=== TO DO ===
Print the entries that appear below, exactly as written and without their pictures.

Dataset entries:
◆ ◆ ◆ ◆ ◆

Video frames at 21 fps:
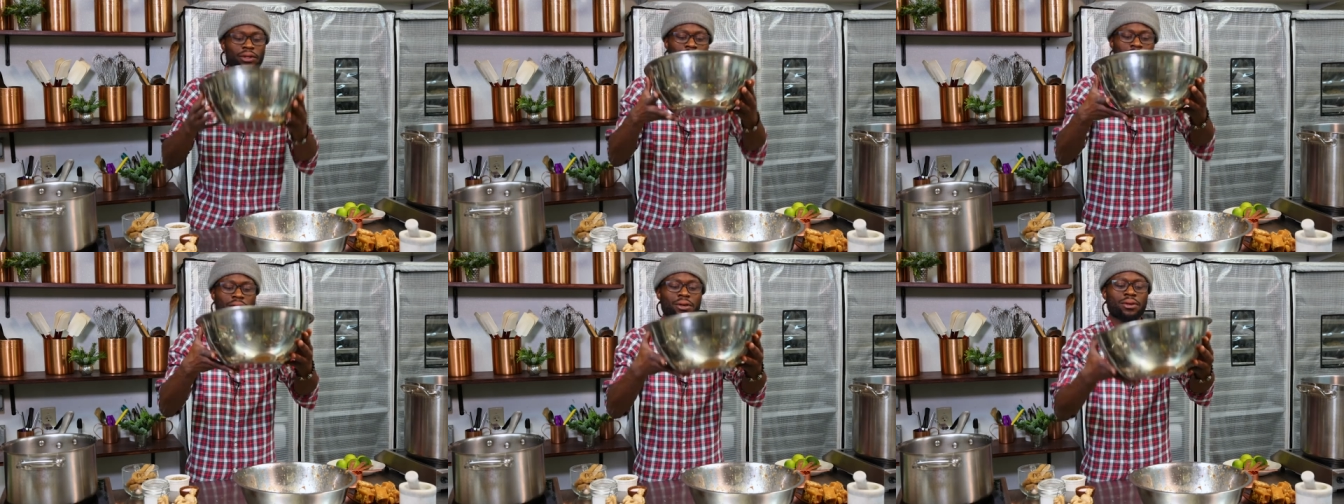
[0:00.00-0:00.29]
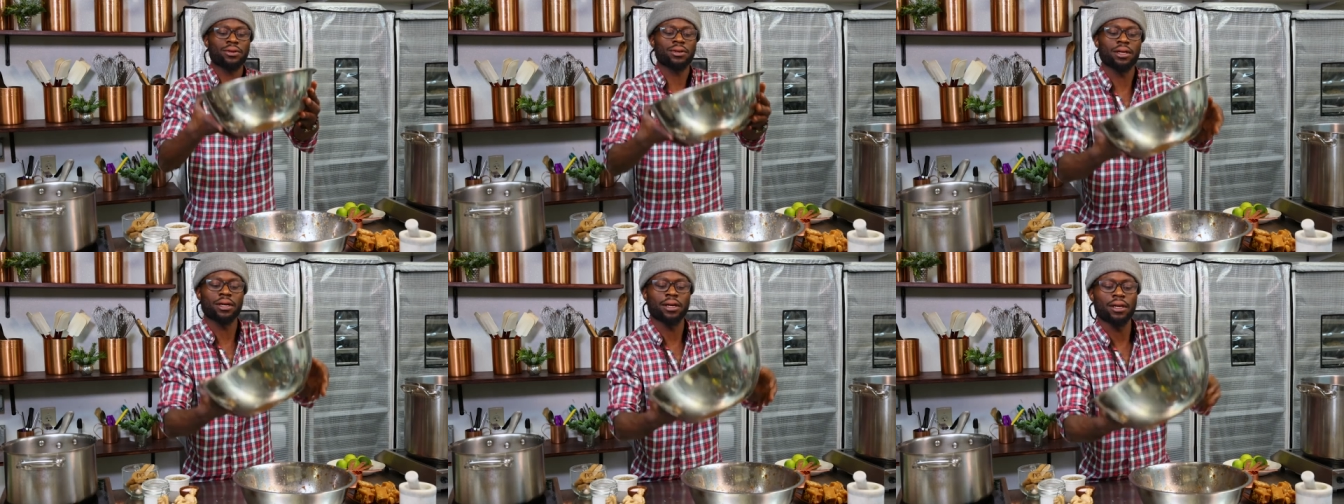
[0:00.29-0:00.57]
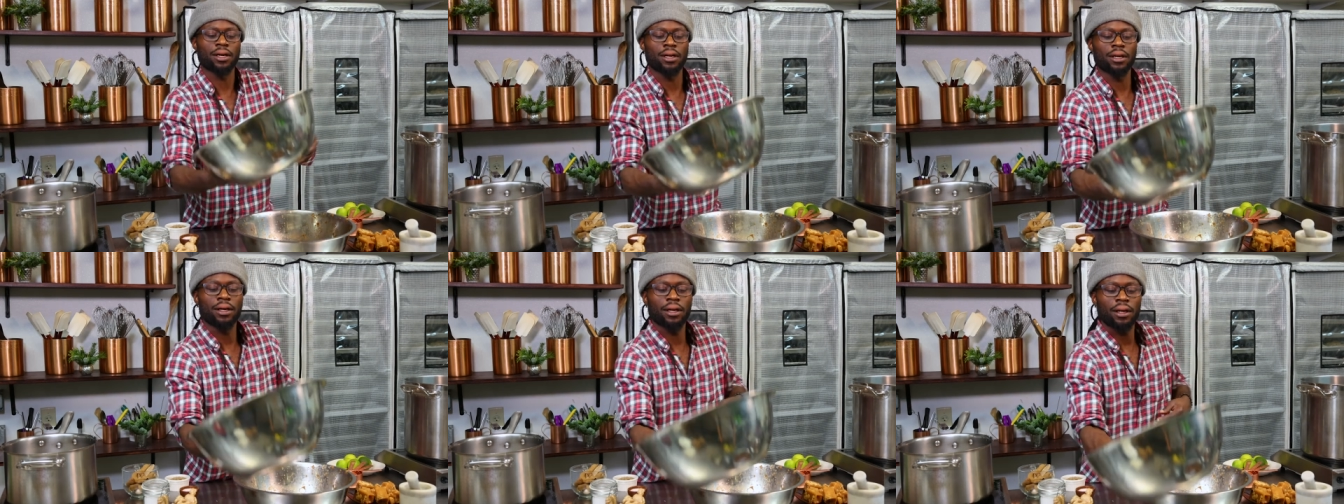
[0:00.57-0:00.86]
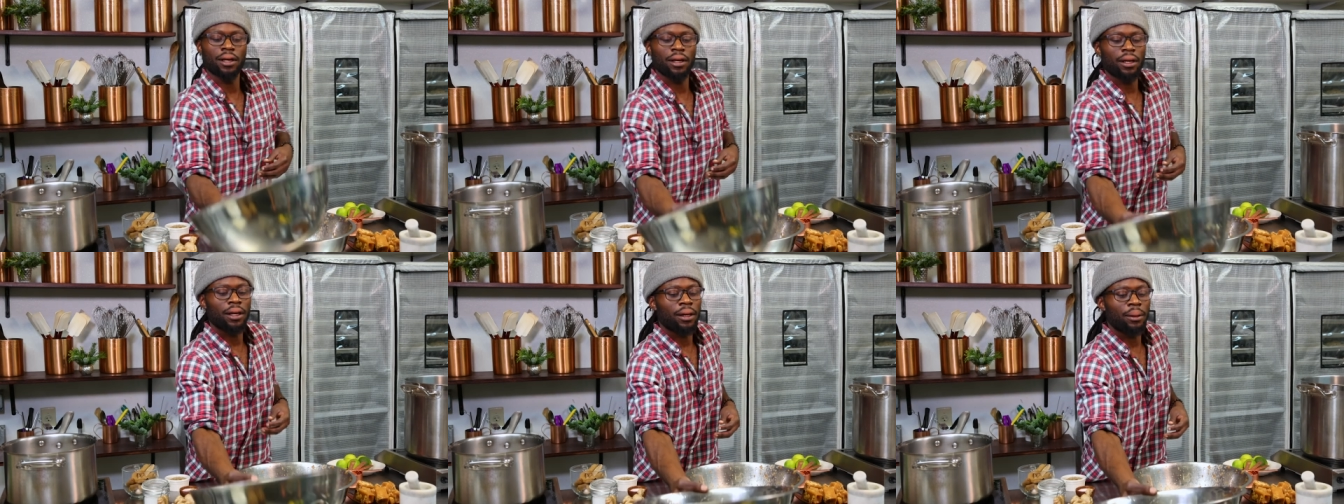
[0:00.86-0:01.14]
so
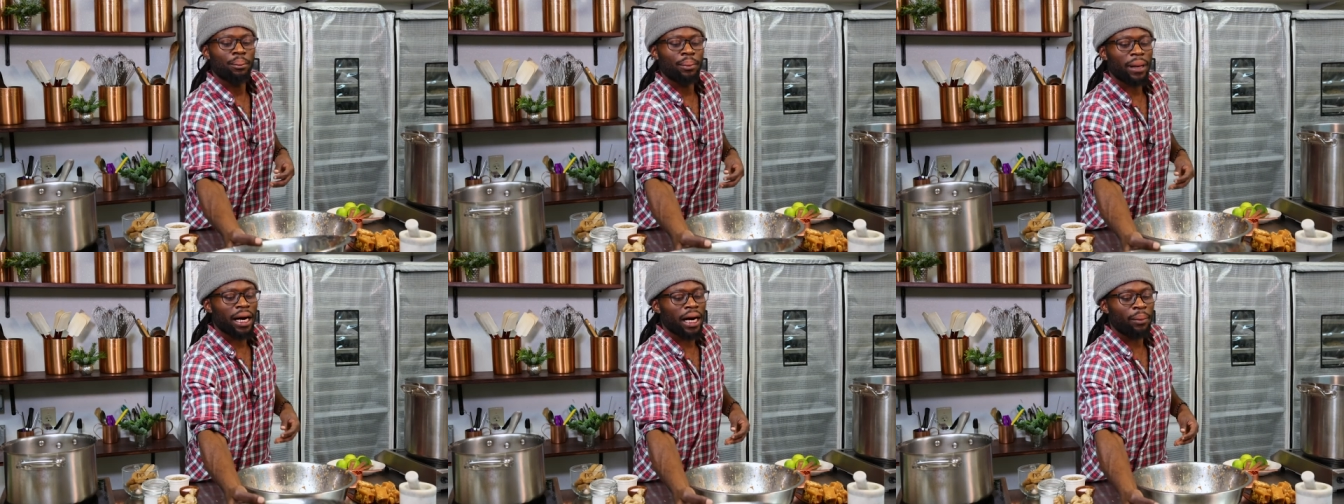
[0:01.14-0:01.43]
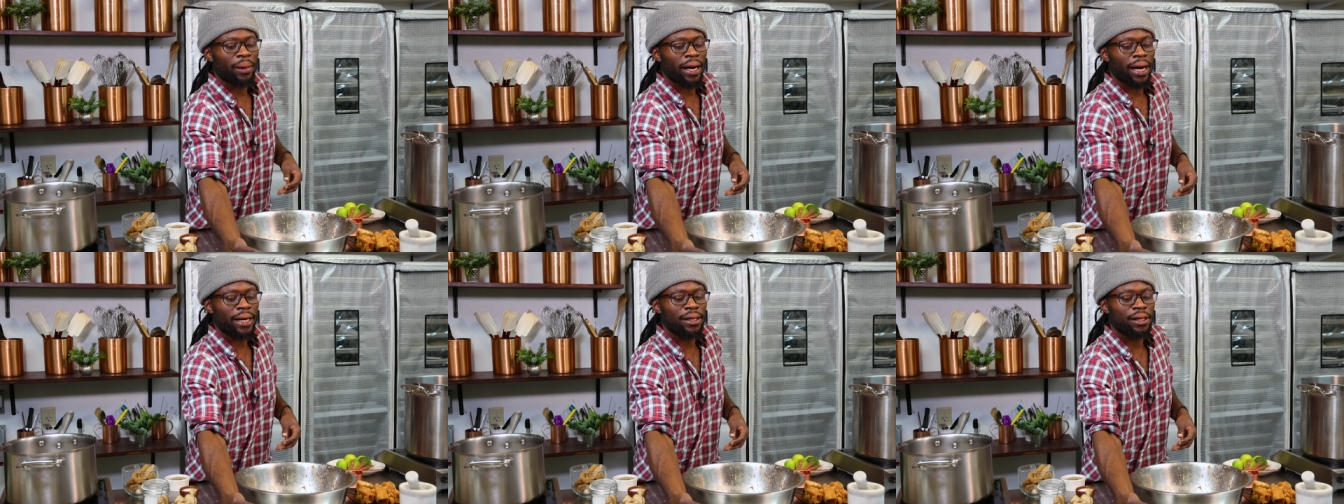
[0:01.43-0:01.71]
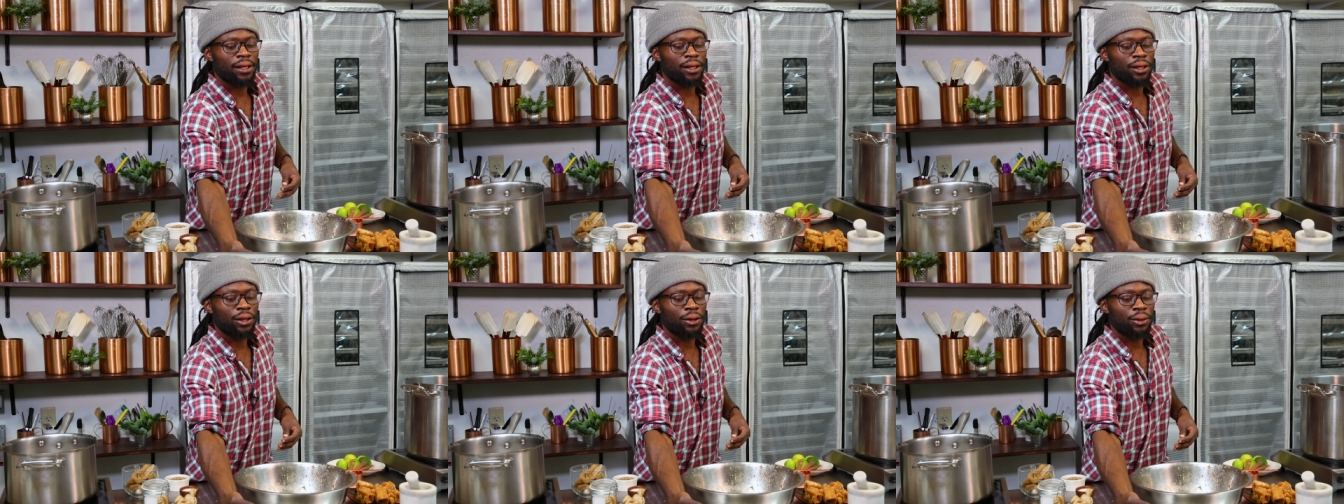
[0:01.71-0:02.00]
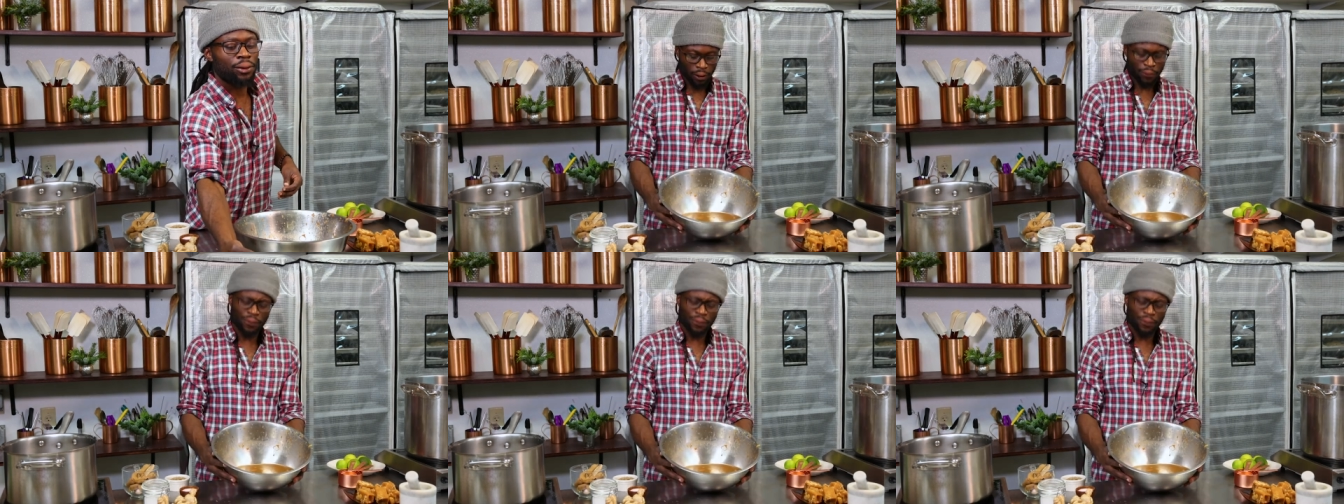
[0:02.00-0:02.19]
bye-bye to you.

◆ ◆ ◆ ◆ ◆

=== THE ANSWER ===
Video frames at 21 fps:
[0:00.00-0:00.29]
[0:00.29-0:00.57]
[0:00.57-0:00.86]
[0:00.86-0:01.14]
so
[0:01.14-0:01.43]
[0:01.43-0:01.71]
[0:01.71-0:02.00]
[0:02.00-0:02.19]
bye-bye to you.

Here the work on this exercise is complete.